Reading Time: 2 minutes

The Department of Justice (DOJ) of America announced this week that the sixth member (the only one remaining) of an international cybercriminal gang called ‘The Community’ has been convicted due to his part in the multimillion-dollar SIM-swapping scam.

The 22-year-old Garrett Endicott, a citizen of Missouri, is the 6th hacking group member to be convicted. He was confined with 10 months of imprisonment due to his participation in the campaign, during which cryptocurrency worth millions of dollars was stolen from the victims and was demanded $121,549 in restitution.

SIM hijacking, popularly comprehended as SIM swapping, is a tactic that enables a cyberattacker to get hold of the phone number of its target. This way, the attacker starts receiving messages and two-factor authentication (2FA) codes that can be used to sign in to the target’s cloud storage, emails, and cryptocurrency accounts.

As per the prosecutors of The Community case, the campaign of SIM swapping “was often facilitated by bribing an employee of a mobile phone provider.” They further declared:

“Other times, SIM hijacking was accomplished by a member of The Community contacting a mobile phone provider’s customer service — posing as the victim — and requesting that the victim’s phone number be swapped to a SIM card (and thus a mobile device) controlled by The Community.”

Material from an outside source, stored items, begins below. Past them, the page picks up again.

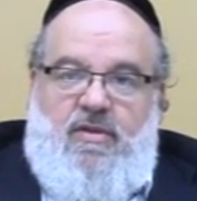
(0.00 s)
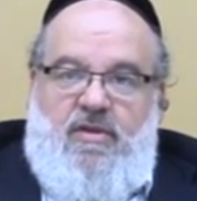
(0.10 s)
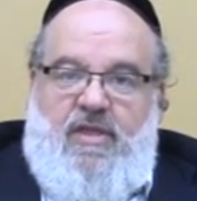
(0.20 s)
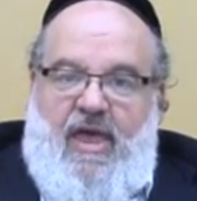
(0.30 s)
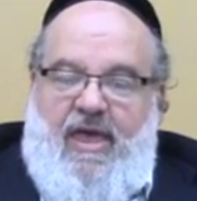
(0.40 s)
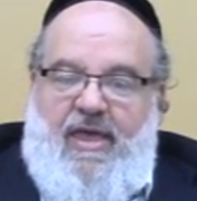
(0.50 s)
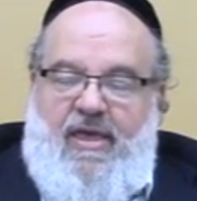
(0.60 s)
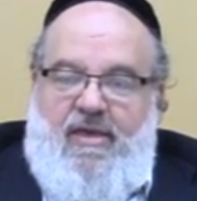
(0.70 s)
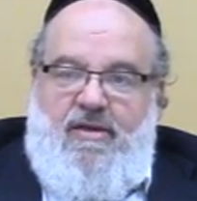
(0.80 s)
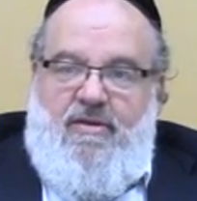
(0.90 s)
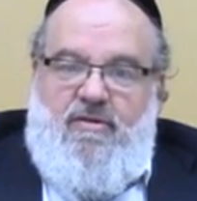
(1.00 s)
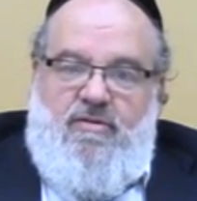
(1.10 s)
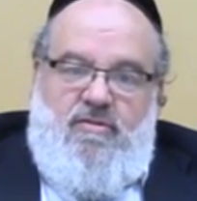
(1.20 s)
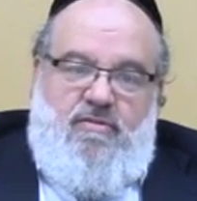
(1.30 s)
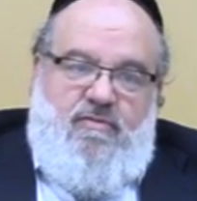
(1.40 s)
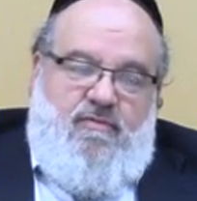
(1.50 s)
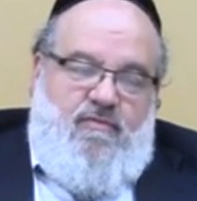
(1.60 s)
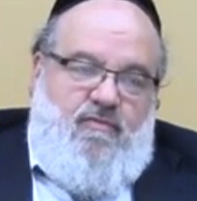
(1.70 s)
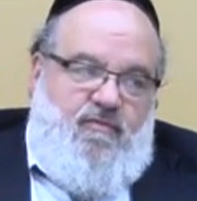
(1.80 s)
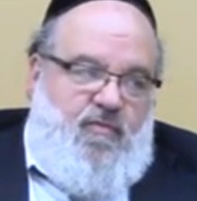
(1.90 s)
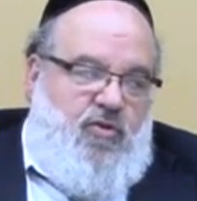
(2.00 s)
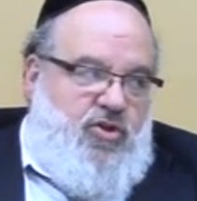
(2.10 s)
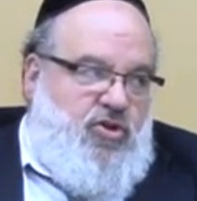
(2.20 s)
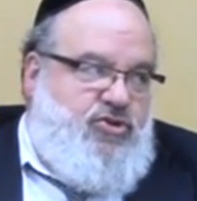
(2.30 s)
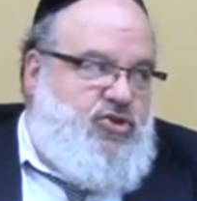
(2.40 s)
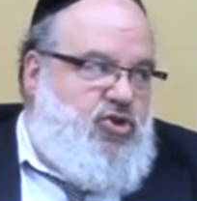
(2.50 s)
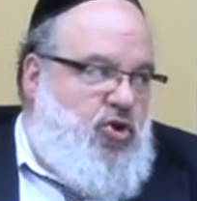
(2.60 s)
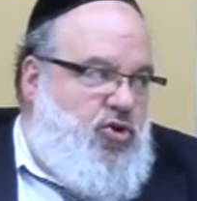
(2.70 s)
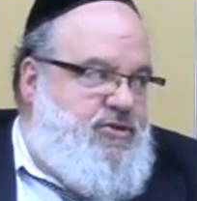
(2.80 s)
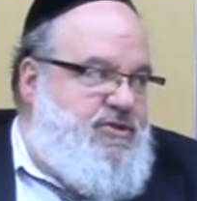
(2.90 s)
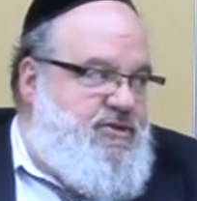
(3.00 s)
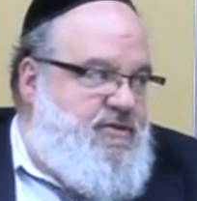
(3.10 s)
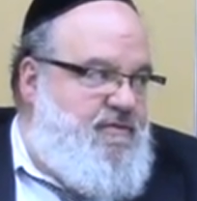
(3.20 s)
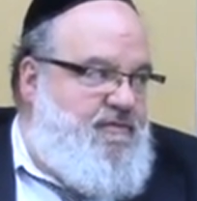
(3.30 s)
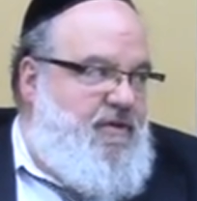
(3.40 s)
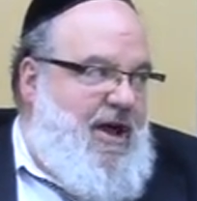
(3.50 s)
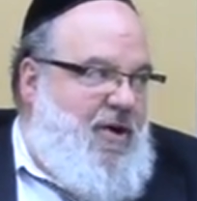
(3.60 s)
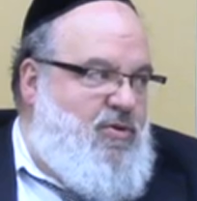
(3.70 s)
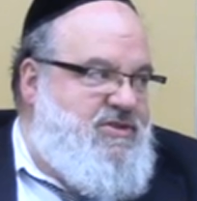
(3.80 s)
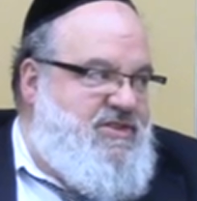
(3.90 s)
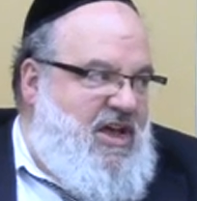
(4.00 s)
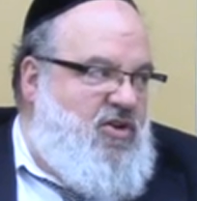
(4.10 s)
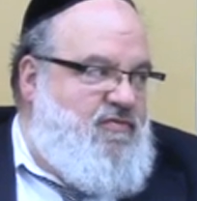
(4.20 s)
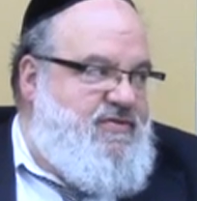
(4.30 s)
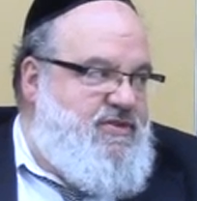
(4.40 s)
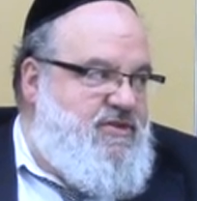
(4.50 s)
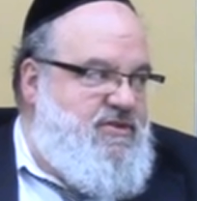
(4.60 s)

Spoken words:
Today, a little schus for ourselves,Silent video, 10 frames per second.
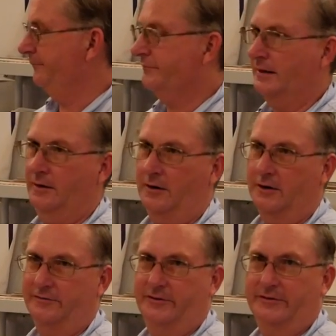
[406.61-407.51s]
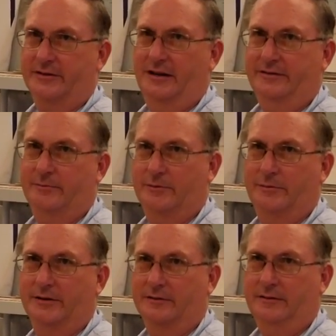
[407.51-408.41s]
Right. Our first customer
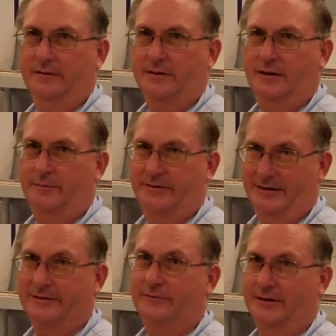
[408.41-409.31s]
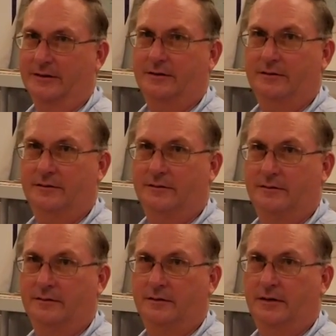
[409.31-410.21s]
build comes next week. Okay.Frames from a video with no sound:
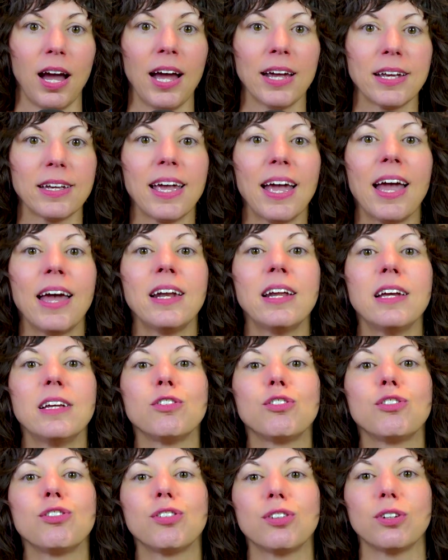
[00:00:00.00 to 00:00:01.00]
I can
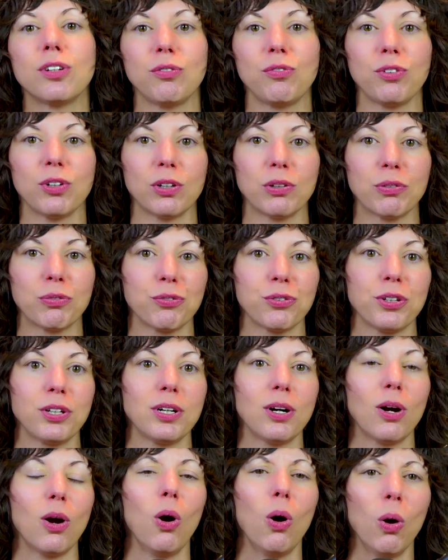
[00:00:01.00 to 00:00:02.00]
and should feel
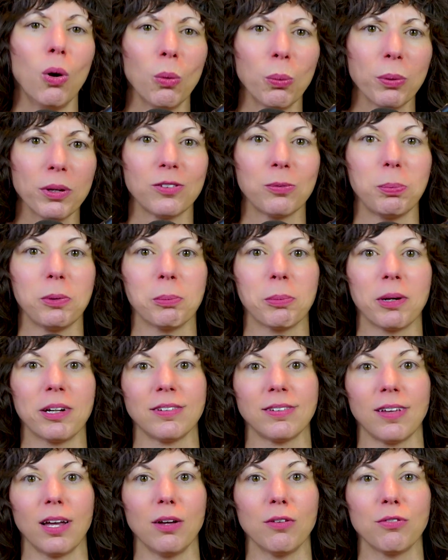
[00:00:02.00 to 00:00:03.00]
free to always be
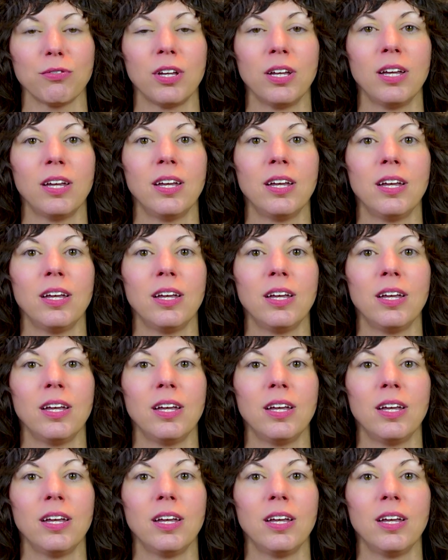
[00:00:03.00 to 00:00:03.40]
myself,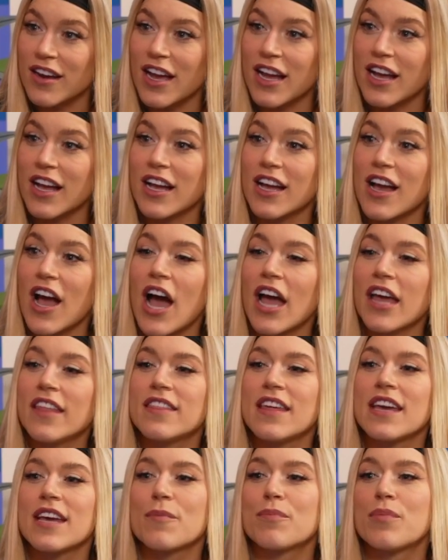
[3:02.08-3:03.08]
Like, I
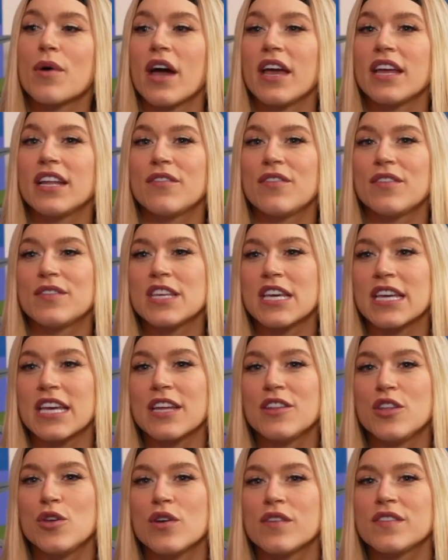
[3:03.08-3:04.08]
think, but if you think
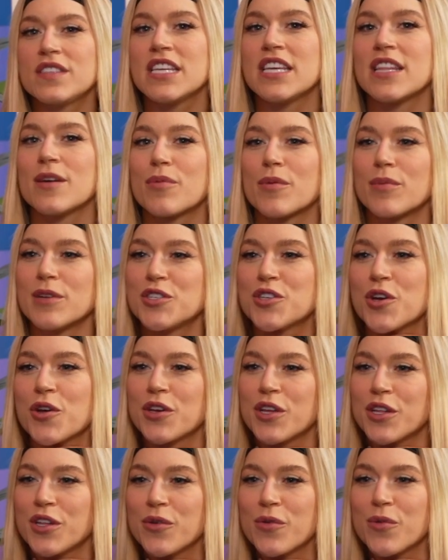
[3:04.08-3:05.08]
in UFC, they're probably
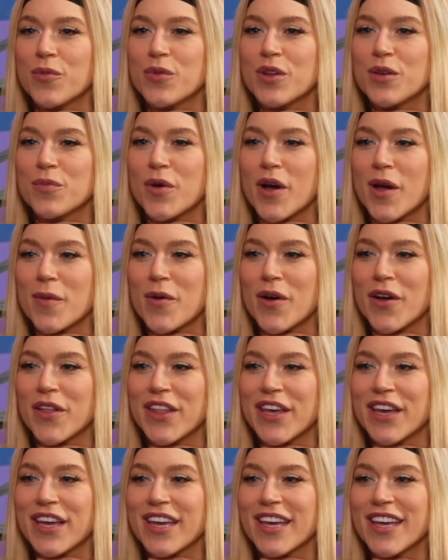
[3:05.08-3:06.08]
choking you on windpipe,
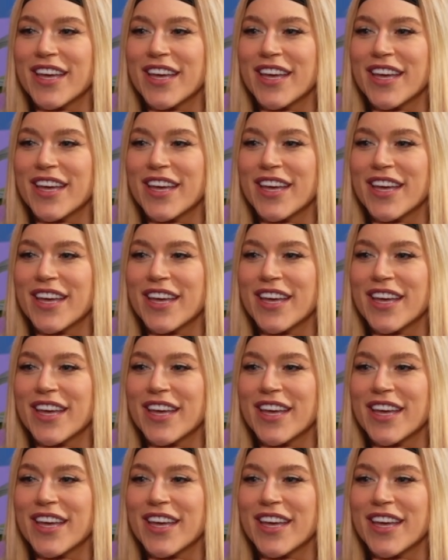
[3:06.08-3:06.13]
aren't they?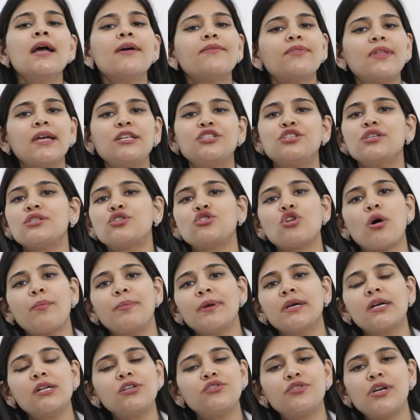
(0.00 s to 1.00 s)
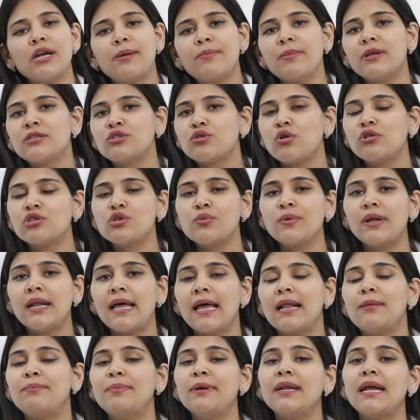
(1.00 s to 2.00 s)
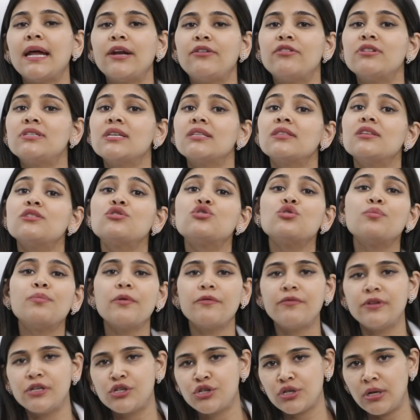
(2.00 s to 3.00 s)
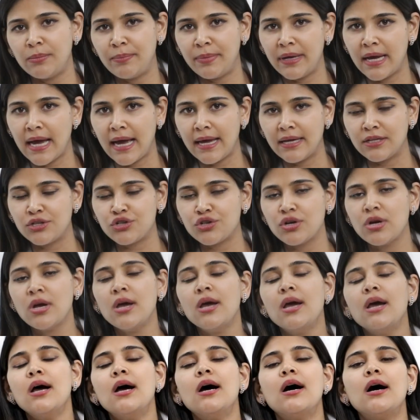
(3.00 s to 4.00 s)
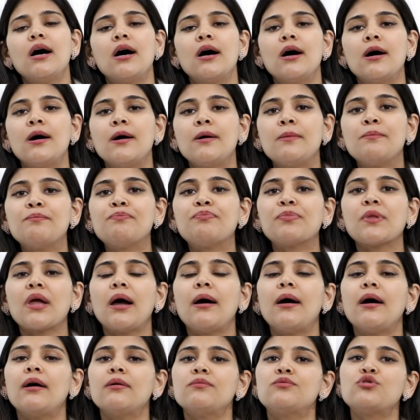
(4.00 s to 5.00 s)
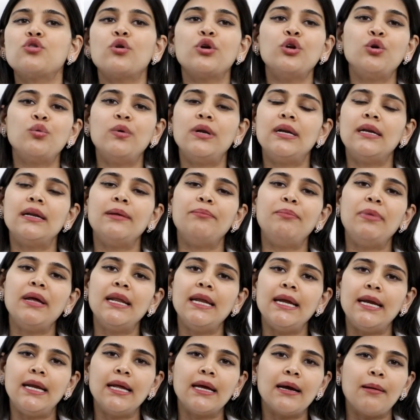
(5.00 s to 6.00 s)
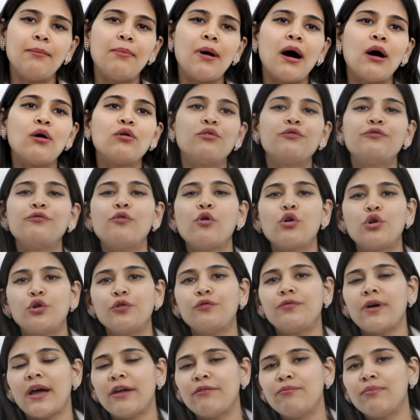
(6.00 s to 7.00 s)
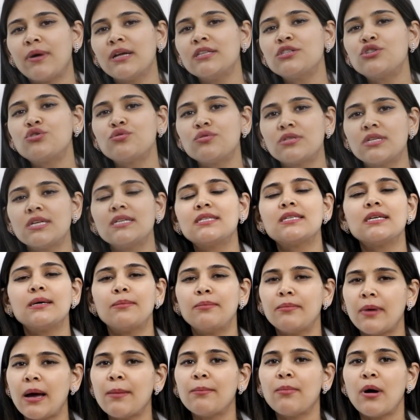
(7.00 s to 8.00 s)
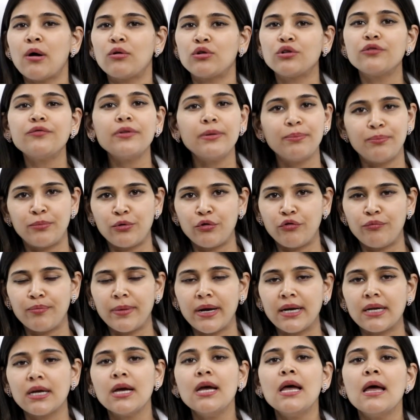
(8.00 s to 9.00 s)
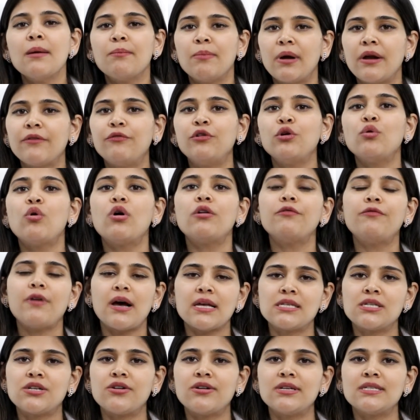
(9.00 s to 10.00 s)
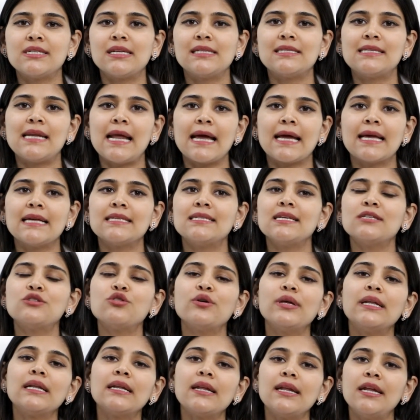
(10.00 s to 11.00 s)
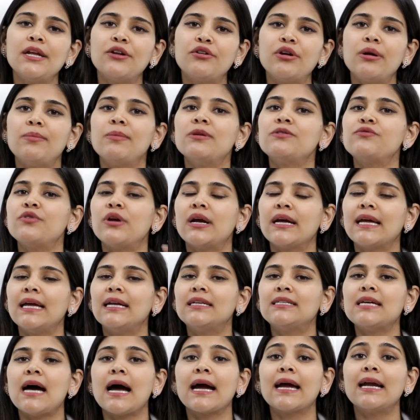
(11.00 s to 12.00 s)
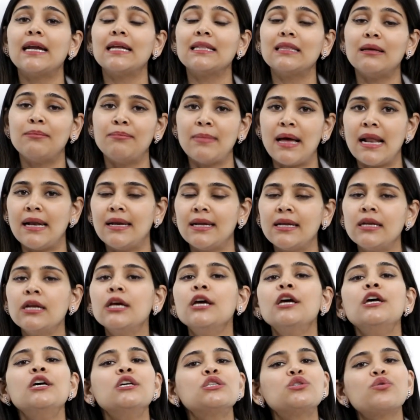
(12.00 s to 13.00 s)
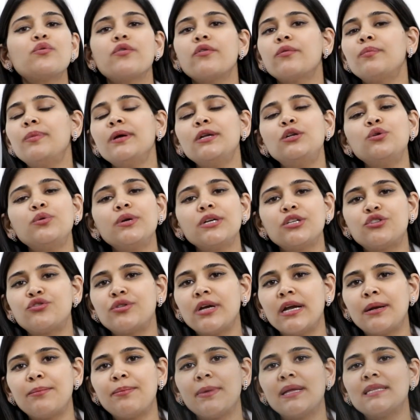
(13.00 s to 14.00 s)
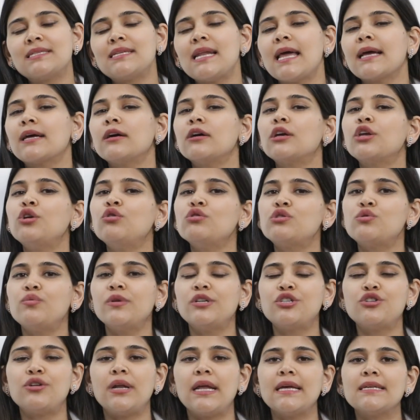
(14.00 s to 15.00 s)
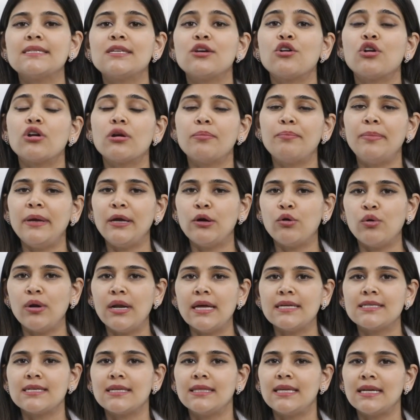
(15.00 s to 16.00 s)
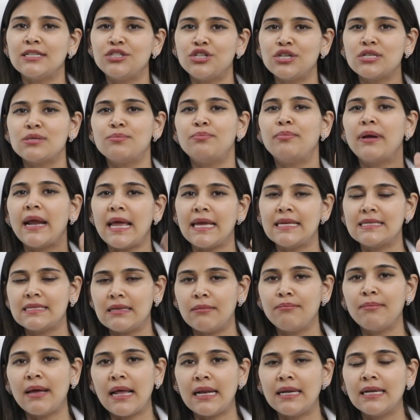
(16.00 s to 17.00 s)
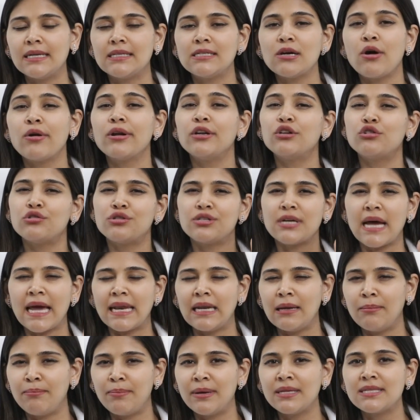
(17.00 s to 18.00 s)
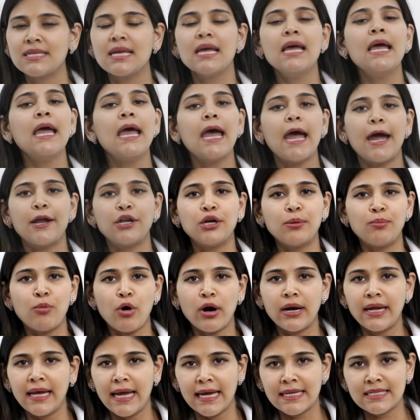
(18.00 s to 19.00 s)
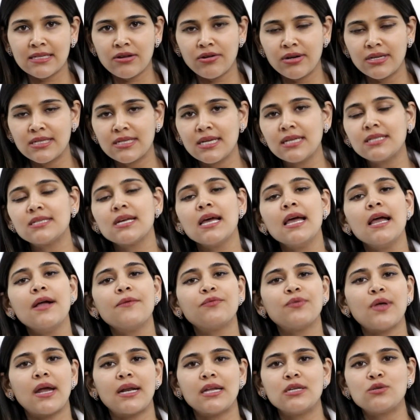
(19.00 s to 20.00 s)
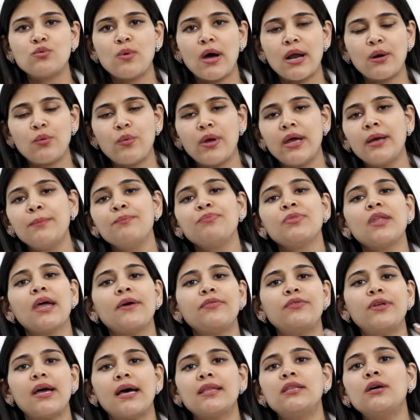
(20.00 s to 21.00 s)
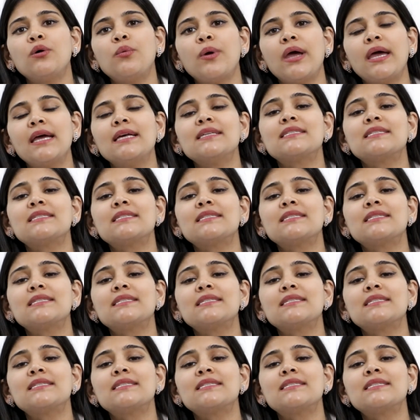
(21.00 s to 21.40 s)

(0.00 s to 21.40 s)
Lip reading: then just topical treatments also will help in addressing the superficial PIH. So you will be needing about 4 to 5 months to see some amount of improvement. But if you want faster results, like I said, so in clinic treatments, we're again targeting the melanin. So we'll be doing treatments like a Q-switch laser or a pico laser that just breaks the melanin down to tiny bits and your body excretes it. That is one way. The other way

The campaign ended in tens of millions of dollars of cryptocurrency being stolen. The victims of this campaign who were identified as residing in cities all over the United States, including Texas, Missouri, New York, California, Michigan, Illinois, and Utah, lost cryptocurrency estimated around $2,000 to over $5 million at the time of theft.

The Department of Justice stated that the offenders were involved in total thefts whose values ranged from around $50,000 – $9 million.

Amongst all defendants of The Community, Endicott was given a lighter sentence. Ricky Handschumacher, a Florida resident, received a sentence including a fine of over $7.6 million with 4 years of imprisonment, Colton Jurisic, a resident of Iowa, was demanded a fine of over $9.5 million with 42 months of imprisonment, Reyad Gafar Abbas, a resident of South Carolina, was ordered a fine of over $310,000 with 2 years of imprisonment.

Conor Freedman, an Irish resident, was earlier given a sentence of three years of imprisonment by the Irish court, while Ryan Stevenson, a resident of Connecticut, was also sentenced to probation after pleading guilty by the District of Connecticut.

Endicott’s verdict came right after two weeks after the Federal Communications Commission (FCC) proposed some new laws to battle SIM-swapping operations. The FCC requires providers to opt for better security methods for authentication of a person’s identity before transferring their service to a new carrier or cellphone.

FCC also proposed a rule that the providers notify their customers every time a port-out or SIM switch request is made from their accounts.

This isn’t the first SIM swapping campaign to be highlighted. Earlier in September, a multi-million SIM hijacking scam resulted in the breach of users’ mobile phone and social media accounts. Even though Europol arrested over 100 cybercriminals involved in SIM swapping and money laundering, there are many more to go.